_Supplied data_
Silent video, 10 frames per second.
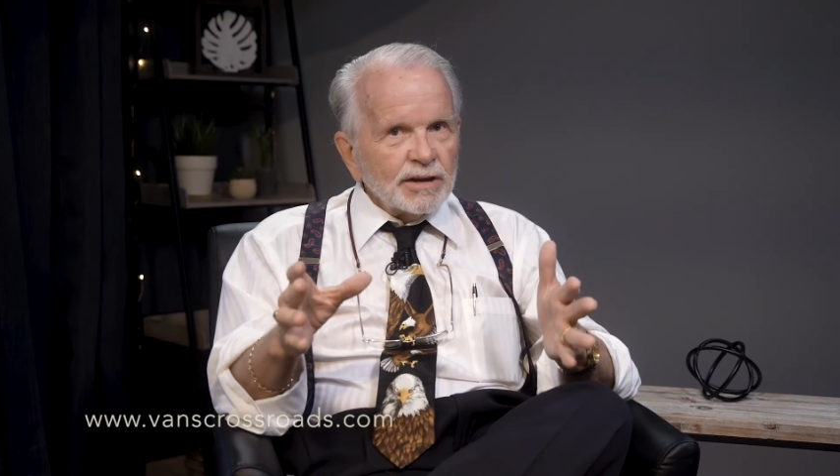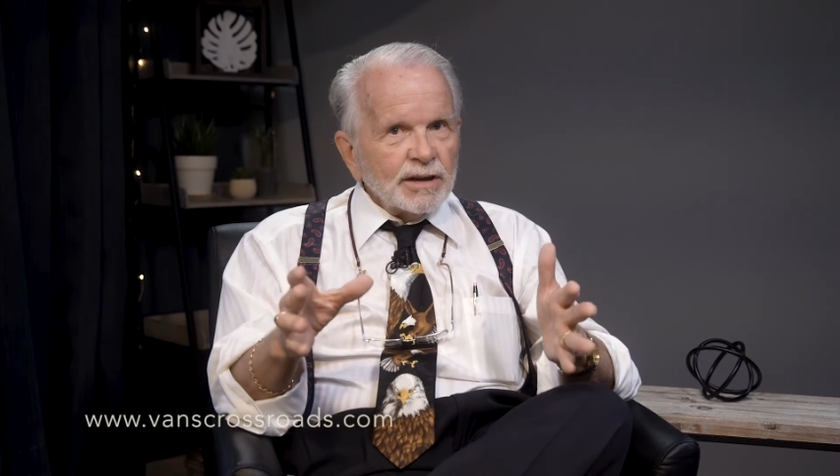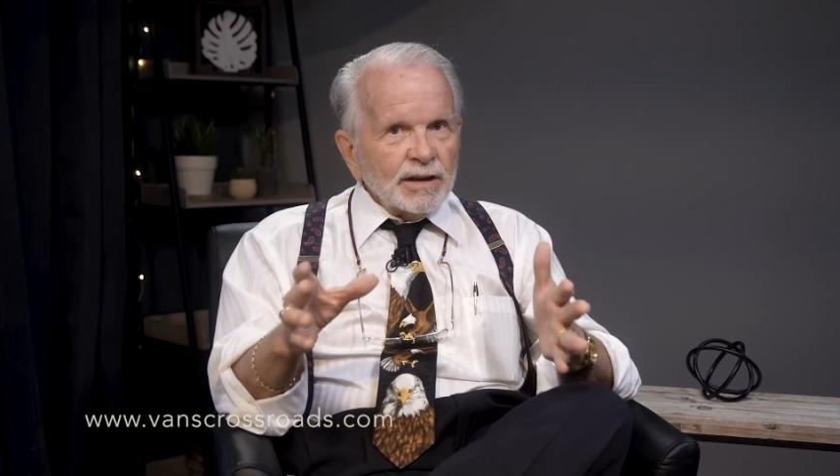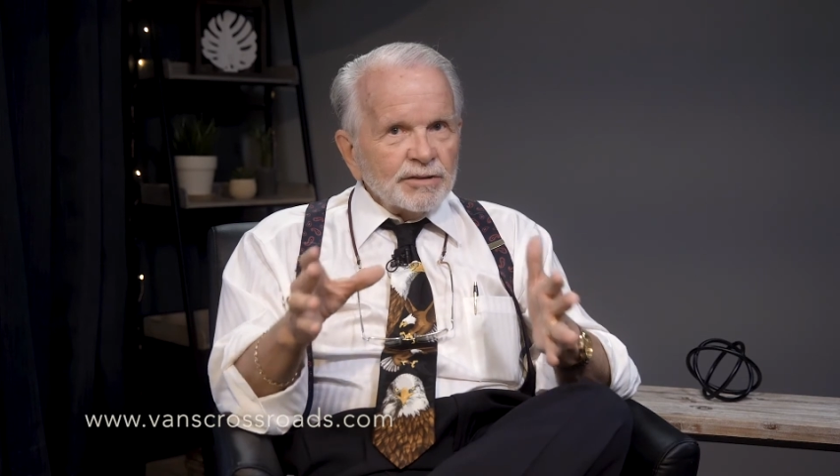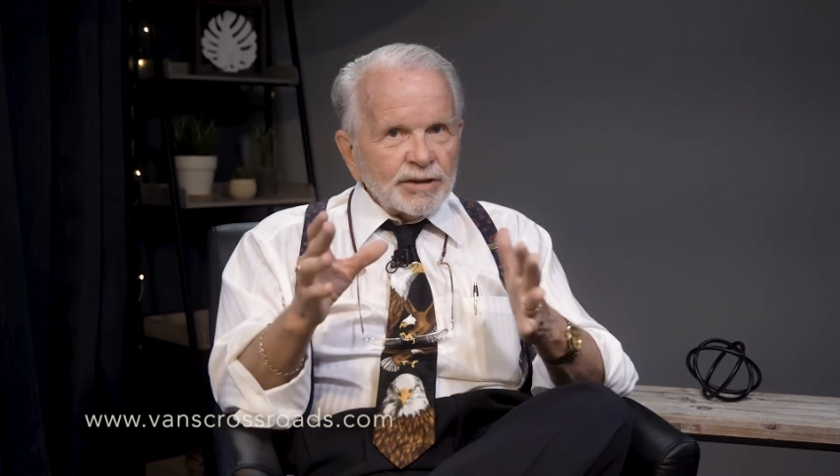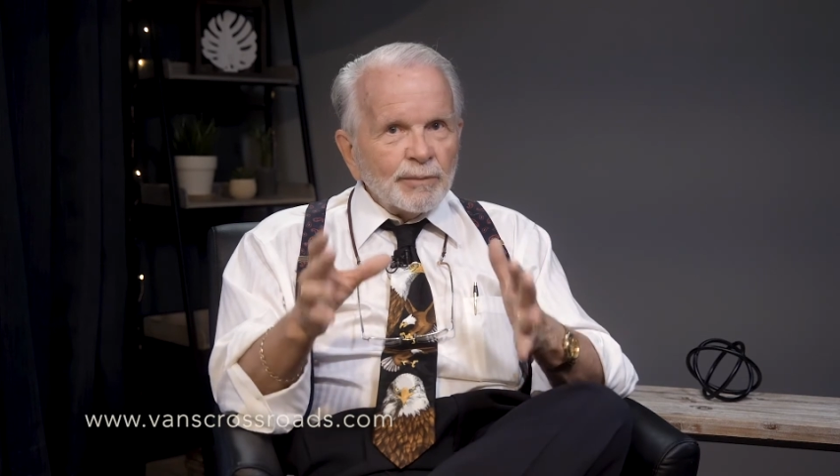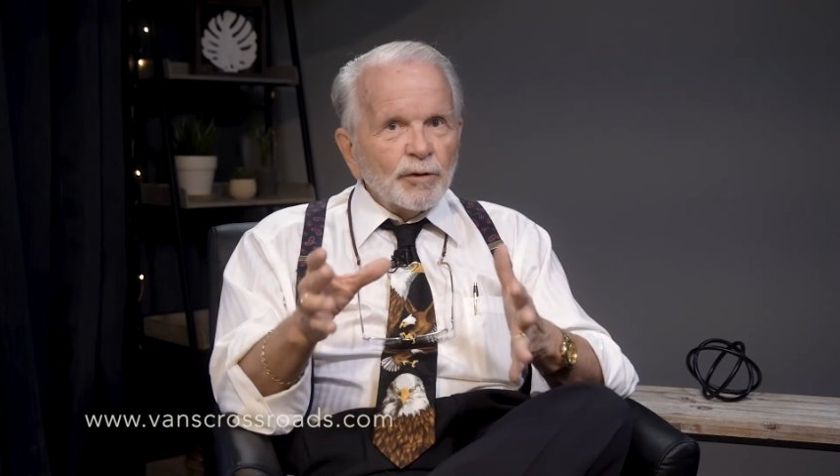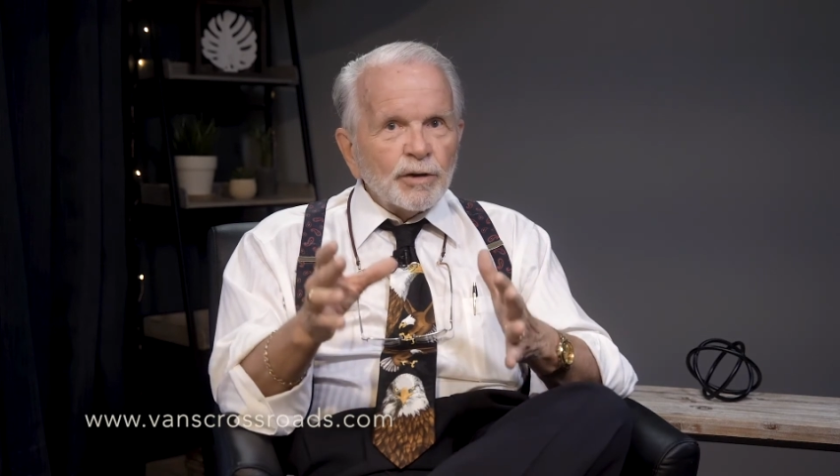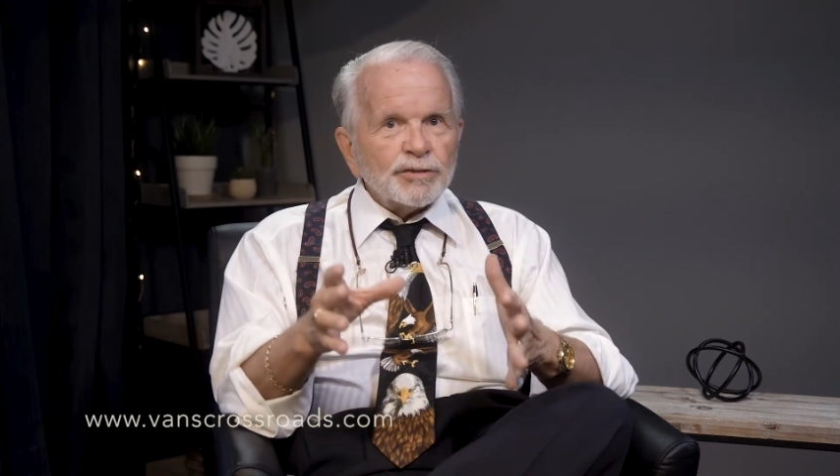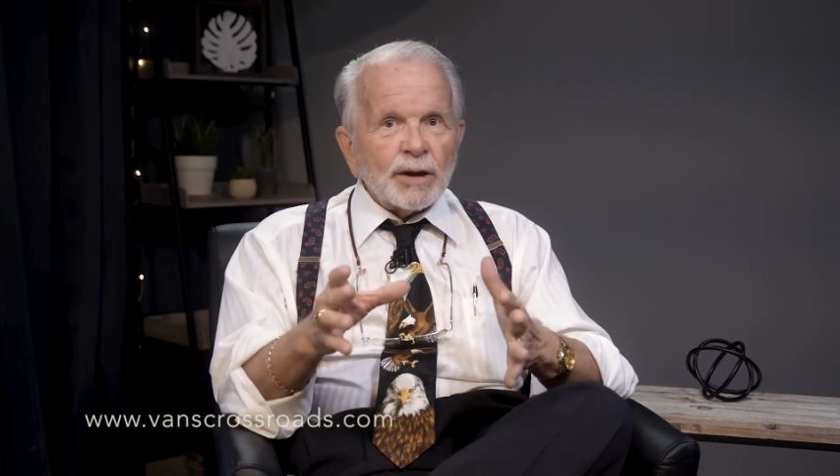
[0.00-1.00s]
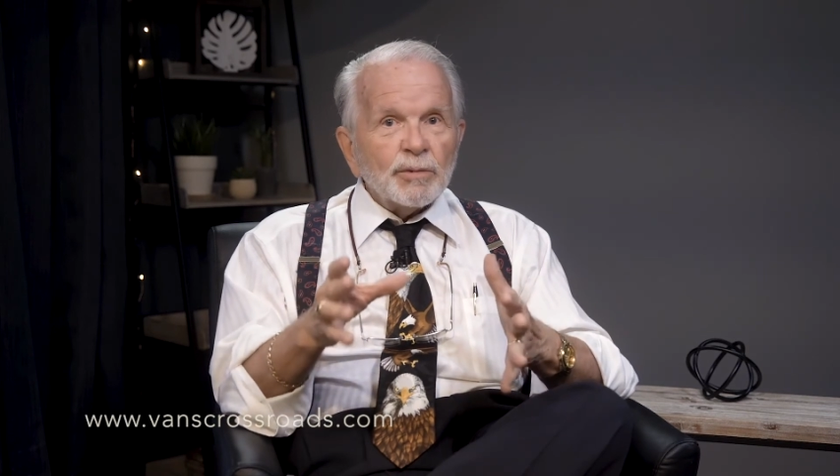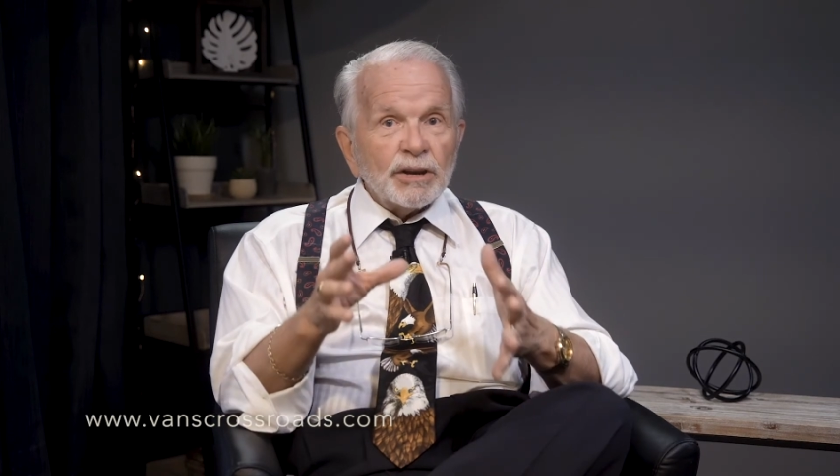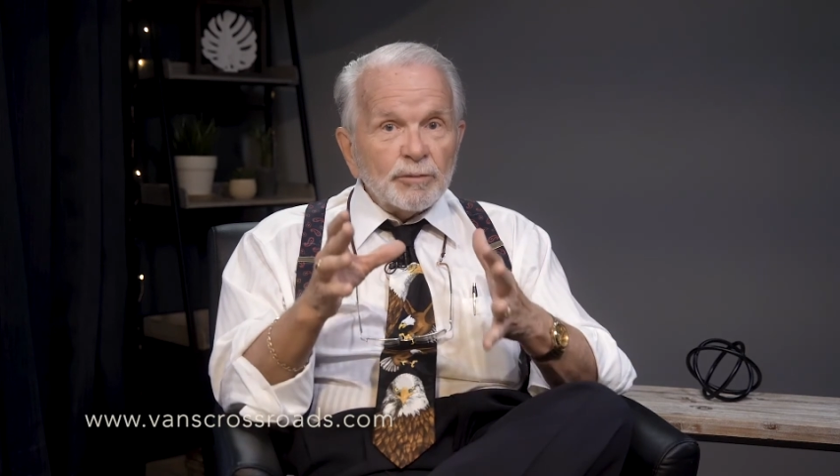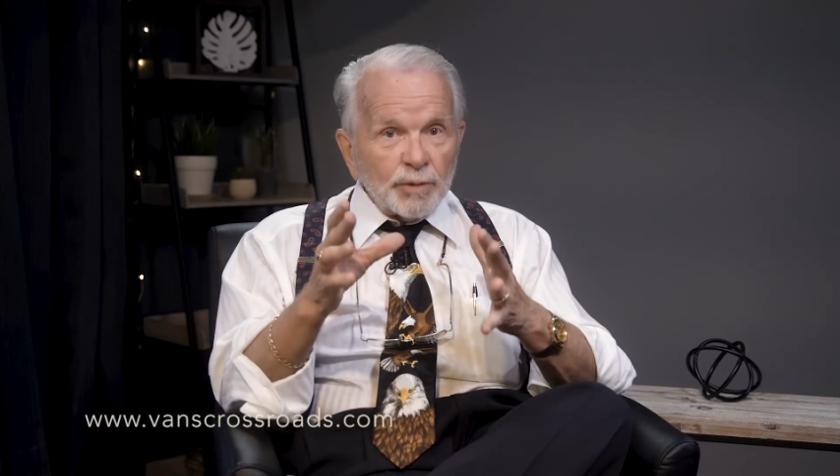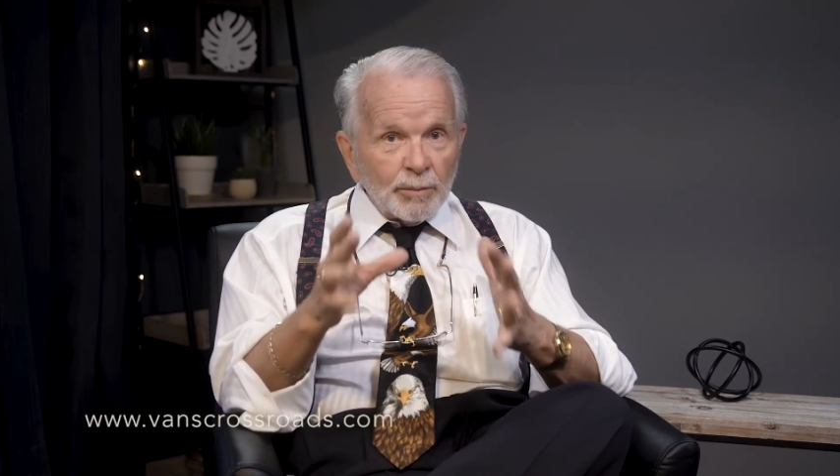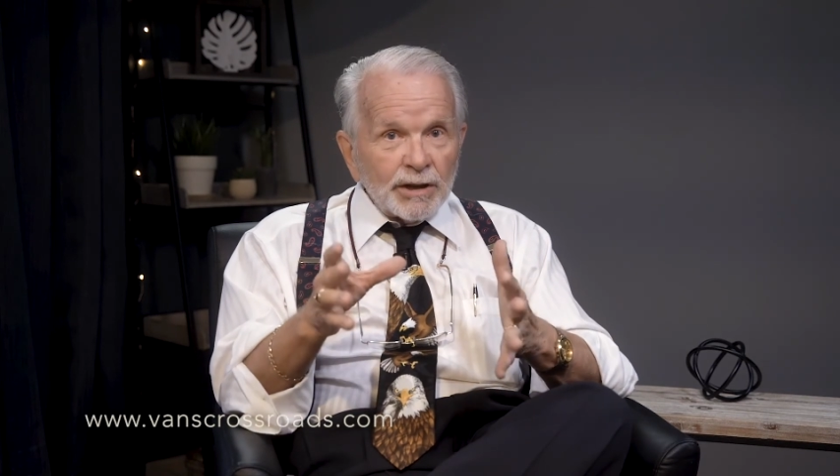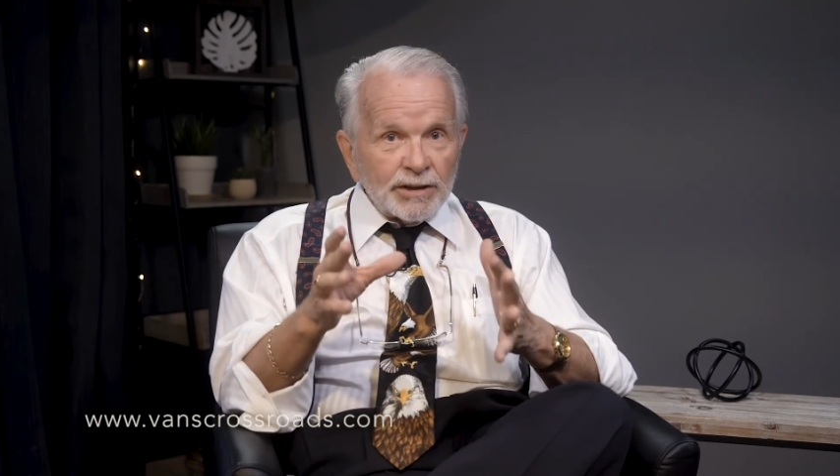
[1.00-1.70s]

some of which I believe probably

_What is required_
Only the pictures are to be left out; copy all the remaining material above exactly.

_Output_
Silent video, 10 frames per second.
[0.00-1.00s]
[1.00-1.70s]

some of which I believe probably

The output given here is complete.